There were several limitations in our study, including its monocentric and retrospective design. First, we did not calculate the detailed amount of fluid administration in bacteremic patients; although the source control was recorded and compared between the two groups, we didn’t take account of the actual timing of these interventions which could also influence the prognosis of patients with sepsis and septic shock33. Second, the different epidemiological data of our study cohort may limit the extrapolation ability of these results. Third, all data obtained from the manual chart reviews and electronic medical records made recall and selection bias inevitable. Fourth, our study failed to recognize patients who did not undergo blood culture tests in the ED, but developed bacteremia subsequently. Finally, some patients may have taken antipyretic agents before the ED visit, which may have influenced our stratification based on body temperature. Nonetheless, we defined the afebrile state as the absence of fever during the entire ED course, thus minimizing the effect of anti-pyretic use before the ED treatment.
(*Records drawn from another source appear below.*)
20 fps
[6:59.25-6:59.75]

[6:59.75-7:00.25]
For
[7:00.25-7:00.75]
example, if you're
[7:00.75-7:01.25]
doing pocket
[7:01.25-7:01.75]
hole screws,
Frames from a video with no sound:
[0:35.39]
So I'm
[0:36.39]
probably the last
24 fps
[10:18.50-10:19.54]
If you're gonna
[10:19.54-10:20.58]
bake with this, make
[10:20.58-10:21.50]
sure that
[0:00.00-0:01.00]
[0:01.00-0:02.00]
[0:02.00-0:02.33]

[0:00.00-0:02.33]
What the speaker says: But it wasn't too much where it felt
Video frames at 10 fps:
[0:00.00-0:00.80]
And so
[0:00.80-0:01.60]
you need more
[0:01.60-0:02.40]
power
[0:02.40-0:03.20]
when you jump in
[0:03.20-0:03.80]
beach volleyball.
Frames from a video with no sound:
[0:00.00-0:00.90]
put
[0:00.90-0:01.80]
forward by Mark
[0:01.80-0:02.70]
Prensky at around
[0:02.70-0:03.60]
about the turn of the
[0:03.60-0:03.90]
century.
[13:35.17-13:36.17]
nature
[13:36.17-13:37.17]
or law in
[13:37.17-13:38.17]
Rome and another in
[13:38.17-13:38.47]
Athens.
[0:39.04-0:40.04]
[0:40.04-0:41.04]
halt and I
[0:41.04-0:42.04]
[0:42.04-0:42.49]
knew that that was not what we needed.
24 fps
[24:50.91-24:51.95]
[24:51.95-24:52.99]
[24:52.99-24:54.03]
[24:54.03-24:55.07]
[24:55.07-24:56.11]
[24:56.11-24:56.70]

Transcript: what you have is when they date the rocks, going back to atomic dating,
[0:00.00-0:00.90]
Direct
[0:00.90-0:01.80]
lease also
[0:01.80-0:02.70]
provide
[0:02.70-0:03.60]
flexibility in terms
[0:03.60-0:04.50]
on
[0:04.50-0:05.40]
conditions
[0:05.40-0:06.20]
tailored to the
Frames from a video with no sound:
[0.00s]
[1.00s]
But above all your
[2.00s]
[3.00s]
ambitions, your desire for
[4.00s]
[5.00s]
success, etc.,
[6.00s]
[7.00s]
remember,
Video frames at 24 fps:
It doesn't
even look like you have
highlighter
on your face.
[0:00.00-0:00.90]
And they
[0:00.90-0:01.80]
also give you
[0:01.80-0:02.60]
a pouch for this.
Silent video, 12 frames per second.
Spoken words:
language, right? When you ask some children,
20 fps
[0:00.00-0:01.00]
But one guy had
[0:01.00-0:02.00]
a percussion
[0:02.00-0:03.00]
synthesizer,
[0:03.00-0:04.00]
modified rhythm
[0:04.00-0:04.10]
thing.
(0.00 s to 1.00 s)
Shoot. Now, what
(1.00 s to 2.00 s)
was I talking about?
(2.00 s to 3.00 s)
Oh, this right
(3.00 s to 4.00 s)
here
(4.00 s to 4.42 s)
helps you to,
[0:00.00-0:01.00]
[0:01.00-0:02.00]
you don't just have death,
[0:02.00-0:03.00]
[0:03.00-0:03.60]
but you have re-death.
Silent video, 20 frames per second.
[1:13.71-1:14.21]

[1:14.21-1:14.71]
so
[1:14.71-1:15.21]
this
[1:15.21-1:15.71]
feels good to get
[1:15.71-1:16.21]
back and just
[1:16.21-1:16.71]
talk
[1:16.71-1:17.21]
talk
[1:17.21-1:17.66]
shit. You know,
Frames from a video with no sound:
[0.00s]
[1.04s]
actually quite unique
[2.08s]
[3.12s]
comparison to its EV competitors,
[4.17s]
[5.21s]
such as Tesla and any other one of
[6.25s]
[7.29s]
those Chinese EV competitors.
In summary, afebrile bacteremic patients with liver cirrhosis conform a unique, but not a minority group. They have multifactorial immune system impairment and, lack of typical manifestations of infectious disease, which results in delayed diagnosis and inappropriate antimicrobial agent use. They carry an overwhelmingly higher rate of respiratory failure and, ICU transfer, further associated with a worse prognosis. Clinicians should pay more attention while treating cirrhotic patients, and rely not only on their body temperature or laboratory results; while the parameters of organ dysfunction such as the CLIF-SOFA score, have been validated as a more reliable prognostic factor in cirrhotic patients with bacteremia. They should always keep in mind the possibility of occult severe infection when unusual clinical manifestations are presented, such as lethargy, confusion, unexplained hypotension, or other symptoms of organ dysfunction. Only early recognition and prompt treatment can avoid deterioration of the patients and improve their outcomes.